Planning - The Key to Success
1) Envision The Space
2) Preparation of the Space
3) Pick the Plants
This is the first in a series on Planning a Garden. The keyword here is Plan. The process may seem slow and unnecessary, but the biggest gardening mistakes are caused by not having a plan. Mistakes, or missteps, can include a space that does not function, a project that is too much work for the DIYer, or a project that soars well past the budget limits.
The first step is to Envision the Space. What is the useful purpose of this space? What do you want to do with this area?
This is where the homeowner can let the imagination go wild. Is this going to be an entertainment area where space is needed to seat 20 guests?
Is this a grassy area for the kids to play soccer?
Maybe it’s a section of the front yard that frames the steps to the front door?
Does a view of a utility equipment need a screen?
Can a more private area be made? Maybe a street is too close, or a neighbor's space needs to be blocked.
Perhaps a perennial garden is a dream, or a cutting garden suits the fancy of the homeowner. Shrubs and trees that offer shade may be needed.
Focusing on a specific space, a design style is needed. A style that reflects the home’s architecture, and the homeowner can be chosen. Here, again, the garden styles are limited only by the imagination.
Some types of gardens are: rock gardens, cottage gardens, veggie gardens, shade gardens, Asian inspired gardens, water gardens, sunny gardens, native plant gardens, wild flower gardens, rain gardens, bog gardens, herb gardens, rose gardens, container gardens. Orchards and fruit bearing bushes like blue berry and apple trees can also make a landscape idea come to reality. Check out a previous post I wrote on Design
for examples of design styles.
The Envision portion of this plan also includes: How much time is available 1) to create this space, and 2) how much time is the maintenance going to take?
If the work needs to be hired out, how much will that cost? Is the upkeep doable on a weekly basis, or is that going to be hired out? As good as our intentions, sometimes physical abilities are limited and the upkeep on a garden starts to become a chore. Be realistic. Jobs, family and other activities can limit the amount of garden time that is available,.

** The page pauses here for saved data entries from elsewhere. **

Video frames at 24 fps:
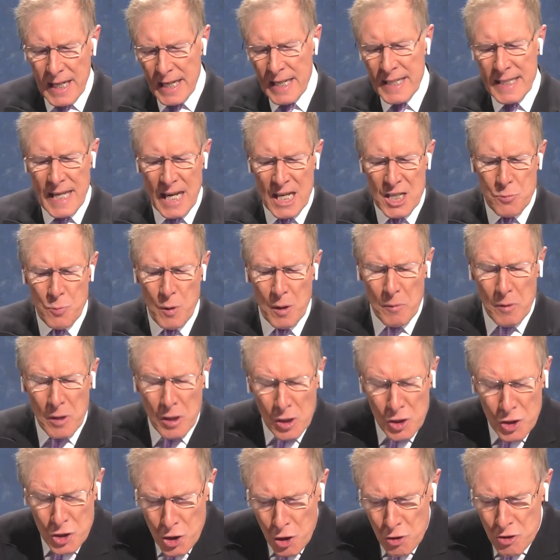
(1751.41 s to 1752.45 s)
And that's what
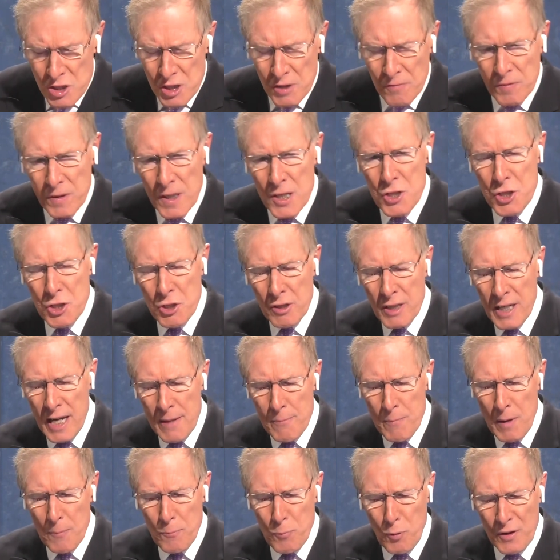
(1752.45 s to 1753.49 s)
Joseph Lister
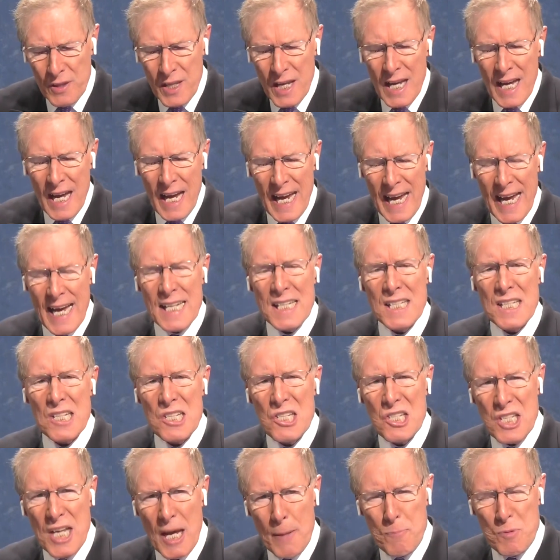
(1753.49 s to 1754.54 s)
came up with
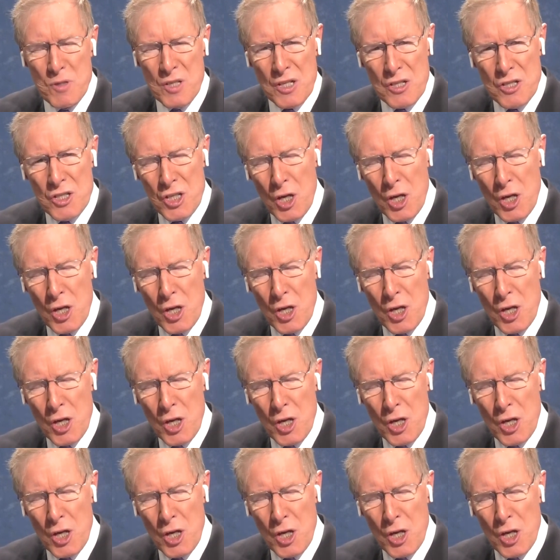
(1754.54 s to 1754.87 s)
antisepsis.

Also, envision the materials that will be need to complete the project. This can be as simple as a bag of compost, or as detailed as pavers. Water features, raised beds, decks, and walkways can all be part of the vision.
Envision this space at night! Lighting is always nice. Landscape lighting comes in solar, low-voltage, and more permanent installations involving a licensed electrician. Lighting extends the use of the garden into the night, and provides safety as well.
Envision where the hose bibs are and visualize pulling, yanking, and dragging hoses to the plants, and through the plants. If a sprinkler system is desired, what will a plumber cost? Or can simple emitters be placed into containers and flower beds by the homeowner?
Visualizing the garden for any use is individual preference. Unique requirements make no decision a wrong decision.
Now, the final element that needs to be determined: the budget. Often, money runs out before the vision is complete. Count on it! Review materials, and make substitutions. Check out the size of the space – can it be reduced? Hardscapes, lighting, and water sources all have a price.
Get a knowledgeable contractor to give quotes. And consider implementing the plan over a season or more to spread the expenses over time.
Taking this first step in creating a landscape plan will go a long way to Envisioning the yard, garden, and outdoor spaces.